Millennials will comprise more than one-third of adult Americans by 2020 and 75% of the workforce by 2025. They have personal characteristics including realism, confidence, fun-loving, and very sociable personalities and are often from merged families. Education is an incredible expense for them and they will be paying down that debt for years. They use the internet and social media on a daily basis, live on their phones, and earn to spend. This is in contrast to Generation X that is often skeptical, loves to have fun, informal, often were latch key kids in a home where both parents worked, cautious, conservative, and consider education a way to get to a better position in life. They like to save, save, save.
Baby Boomers, many of whom are advancing to retirement age, share a sense of optimism, involvement, and are part of a family that has disintegrated. Education was their birthright and they have advanced to the touch tone phone. Their spending habits include buy now and pay later.
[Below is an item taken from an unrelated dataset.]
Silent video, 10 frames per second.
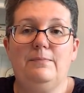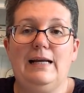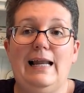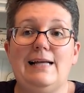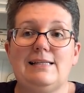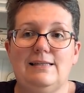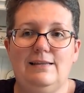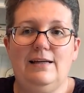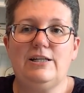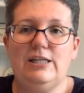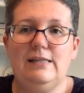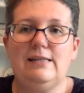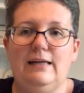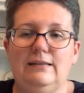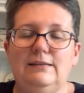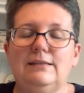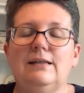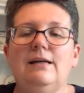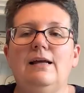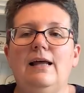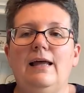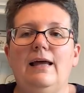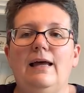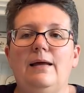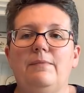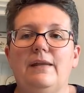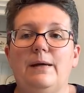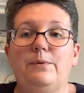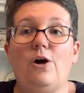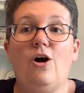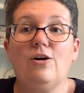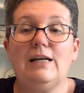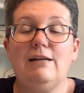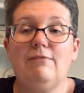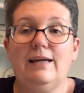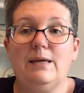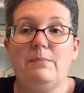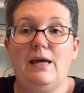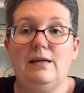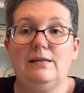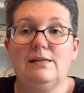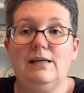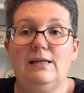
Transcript: classes that she sells that I would heartily recommend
Millennials will face some major issues in their lifetimes. This includes inequality of economic origin as well as ideological and cultural inequality. They will have environmental concerns to deal with, including a rising global population and global warming. Technological advances will bring about issues related to genetic mapping, internet, cell phone, and texting privacy as well as updates to constantly changing technology. Budgeting will be a major issue due to overwhelming student loan debt. Increased security will be present due to terrorism and other world threats. Marijuana could be legalized and there will be concerns of health and well-being. However, future generations will be more open-minded and have multiple careers or job changes during a lifetime.
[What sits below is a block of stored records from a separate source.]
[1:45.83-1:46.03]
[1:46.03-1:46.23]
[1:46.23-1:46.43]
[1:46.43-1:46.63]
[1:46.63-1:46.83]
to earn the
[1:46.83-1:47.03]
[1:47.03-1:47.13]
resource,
Significant events for Millennials include the availability of heart transplants and heart bypasses, 9/11, the Iraq war on terrorism, Oklahoma city bombing, nuclear weapons treaties, economic recessions, the internet and social media, 24 hour journalism, Nintendo and other video games, cloning, satellite access, and fertility drugs.
Millennial attitudes will include safety first, optimism, idealism about the future, empowerment, and a cautious confidence about the future. Millennials appreciate diversity, are team players, respect authority, and follow rules. They tend to be spiritual urban dwellers who have a long life expectancy. They will have to deal with overpopulation and depletion of social security by previous generations. They will be financially challenged and experience cyberbullying and many computer viruses. However, they have the promise of new technology and shared information, eagerness for change, lack of patience for bureaucracy, and a passion for community and social service. “You must be the change that you wish to see in the world,” (Gandhi).